The movie industry's obsession with slim figures and six-packs is notorious but if the Cannes Film Festival is anything to go by, a generous gut may now be key to winning critics' hearts, AFP reports.
The movie industry's obsession with slim figures and six-packs is notorious but if the Cannes Film Festival is anything to go by, a generous gut may now be key to winning critics' hearts, AFP reports.
Stars ranging from Colin Farrell, Joaquin Phoenix and France's larger-than-life icon Gerard Depardieu sported "dad bods", as a bit of male flab has come to be known, in well-received movies premiering at cinema's top showcase.
While the chiselled torsos of stars such as Matthew McConaughey and French heartthrob Jeremie Elkaim couldn't save their Cannes movies from a critical mauling, a bit of paunch went over big at the festival, at least on screen.
In the modern-love satire "The Lobster", Farrell plays a depressed man who has been dumped by his wife. He ends up at a seaside resort where he is given 45 days to find a mate or be transformed into an animal.
During a humiliating physical exam, his buttoned-up character is told to strip, revealing a hairy pot belly.
Farrell, 38, said he turned to a diet of pizza, cheeseburgers and ice cream to put on about 40 pounds (18 kilogrammes) for the role.
The usually trim Irishman told trade magazine The Hollywood Reporter that he "gasped" when he saw himself on the giant screen at the main Cannes venue.
"I'd forgotten what it looked like," he said.
"The Lobster" won rave reviews and was seen as a dark-horse contender to capture the coveted Cannes Palme d'Or top prize on Sunday.
Stripped of vanity
Farrell was not the only one to take a page from Robert De Niro, who famously gained around 60 pounds to play the washed-up boxer Jake LaMotta in "Raging Bull".
In Woody Allen's "Irrational Man", Phoenix stars as a world-weary -- and distinctly unsporty -- philosophy professor who proves irresistible to a smart female student played by Emma Stone.
While Stone appears as her usual tiny slip of a thing, Phoenix, 40, flashes a tubby tummy in the existential murder tale.
In another festival favourite, "Youth" by Italian Oscar winner Paolo Sorrentino sees its veteran stars Michael Caine, Harvey Keitel and Jane Fonda showing their age complete with wrinkles and love handles.
In one of the film's most lyrical scenes, an obese South American former footballer and Maradona lookalike imagines his glory days while bouncing a tennis ball off his still agile feet and his impressive girth.
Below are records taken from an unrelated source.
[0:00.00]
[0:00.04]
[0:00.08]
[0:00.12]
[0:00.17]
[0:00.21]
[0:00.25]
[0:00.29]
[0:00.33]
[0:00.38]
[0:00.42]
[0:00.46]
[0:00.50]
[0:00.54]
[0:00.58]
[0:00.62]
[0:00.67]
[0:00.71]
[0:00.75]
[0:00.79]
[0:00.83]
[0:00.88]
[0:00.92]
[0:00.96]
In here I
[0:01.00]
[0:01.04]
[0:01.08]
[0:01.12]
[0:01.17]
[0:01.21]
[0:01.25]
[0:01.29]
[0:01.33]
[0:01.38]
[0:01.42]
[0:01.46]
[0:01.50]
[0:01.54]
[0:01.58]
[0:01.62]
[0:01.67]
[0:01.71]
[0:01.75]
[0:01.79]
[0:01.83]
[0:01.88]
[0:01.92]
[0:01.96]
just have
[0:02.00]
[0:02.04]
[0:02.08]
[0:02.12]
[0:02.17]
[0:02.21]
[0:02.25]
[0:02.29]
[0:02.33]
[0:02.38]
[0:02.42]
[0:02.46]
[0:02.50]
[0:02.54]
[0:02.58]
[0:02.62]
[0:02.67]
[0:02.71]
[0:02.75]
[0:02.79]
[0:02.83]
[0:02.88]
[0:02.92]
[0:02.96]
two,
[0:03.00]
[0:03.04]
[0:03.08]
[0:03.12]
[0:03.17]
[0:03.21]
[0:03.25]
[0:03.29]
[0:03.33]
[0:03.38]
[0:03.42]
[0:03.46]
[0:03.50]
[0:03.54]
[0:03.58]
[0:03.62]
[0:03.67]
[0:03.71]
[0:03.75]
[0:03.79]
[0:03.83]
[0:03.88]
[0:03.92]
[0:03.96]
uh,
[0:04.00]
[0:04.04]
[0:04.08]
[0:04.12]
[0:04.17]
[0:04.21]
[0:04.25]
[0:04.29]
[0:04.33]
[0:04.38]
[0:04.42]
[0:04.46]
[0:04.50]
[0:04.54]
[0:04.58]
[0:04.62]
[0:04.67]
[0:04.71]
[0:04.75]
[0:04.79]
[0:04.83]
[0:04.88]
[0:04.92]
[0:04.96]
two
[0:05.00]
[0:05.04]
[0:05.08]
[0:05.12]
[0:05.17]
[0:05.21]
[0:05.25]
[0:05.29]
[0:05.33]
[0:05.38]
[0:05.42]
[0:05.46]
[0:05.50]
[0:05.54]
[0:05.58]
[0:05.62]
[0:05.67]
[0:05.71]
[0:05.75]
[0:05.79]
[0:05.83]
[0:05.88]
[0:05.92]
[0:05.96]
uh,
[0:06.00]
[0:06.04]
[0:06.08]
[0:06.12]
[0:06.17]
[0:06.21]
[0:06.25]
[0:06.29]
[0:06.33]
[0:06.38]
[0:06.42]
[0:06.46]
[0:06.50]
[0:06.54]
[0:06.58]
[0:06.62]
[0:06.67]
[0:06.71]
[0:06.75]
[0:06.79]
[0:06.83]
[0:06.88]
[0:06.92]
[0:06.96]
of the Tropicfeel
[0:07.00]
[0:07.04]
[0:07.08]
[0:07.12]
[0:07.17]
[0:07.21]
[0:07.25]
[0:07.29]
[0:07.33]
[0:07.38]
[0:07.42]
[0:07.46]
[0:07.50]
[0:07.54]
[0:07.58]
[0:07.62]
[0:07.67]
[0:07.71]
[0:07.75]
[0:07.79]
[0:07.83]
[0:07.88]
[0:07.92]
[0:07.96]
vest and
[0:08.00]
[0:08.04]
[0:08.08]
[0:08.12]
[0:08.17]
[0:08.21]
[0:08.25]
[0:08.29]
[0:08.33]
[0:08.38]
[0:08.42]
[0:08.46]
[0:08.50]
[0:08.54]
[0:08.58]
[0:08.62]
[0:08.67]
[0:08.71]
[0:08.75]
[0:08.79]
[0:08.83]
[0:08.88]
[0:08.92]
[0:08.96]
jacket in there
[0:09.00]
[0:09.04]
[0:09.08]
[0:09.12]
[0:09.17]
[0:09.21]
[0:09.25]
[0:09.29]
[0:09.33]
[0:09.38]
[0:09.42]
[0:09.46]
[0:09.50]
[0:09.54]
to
In "Valley of Love" by French director Guillaume Nicloux set in Death Valley, Depardieu won praise for a generous, affecting performance entirely stripped of vanity.
The 66-year-old erstwhile screen idol, who has ballooned to massive proportions in recent years, appears sweating, panting and shirtless in much of the movie.
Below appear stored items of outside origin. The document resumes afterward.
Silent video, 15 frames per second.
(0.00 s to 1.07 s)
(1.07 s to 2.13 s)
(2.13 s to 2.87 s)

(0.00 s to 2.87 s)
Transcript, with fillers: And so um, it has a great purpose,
But he's a gentle giant with his diminutive co-star Isabelle Huppert, who also drew strong reviews, as they seek together to make sense of their son's suicide.
Depardieu told reporters he wasn't bashful about showing his age and its accompanying pounds as a kind of badge of honour.
"The marks of time are clear in our appearance but it's joy, love and sharing that take precedence when bodies age and decline," he said.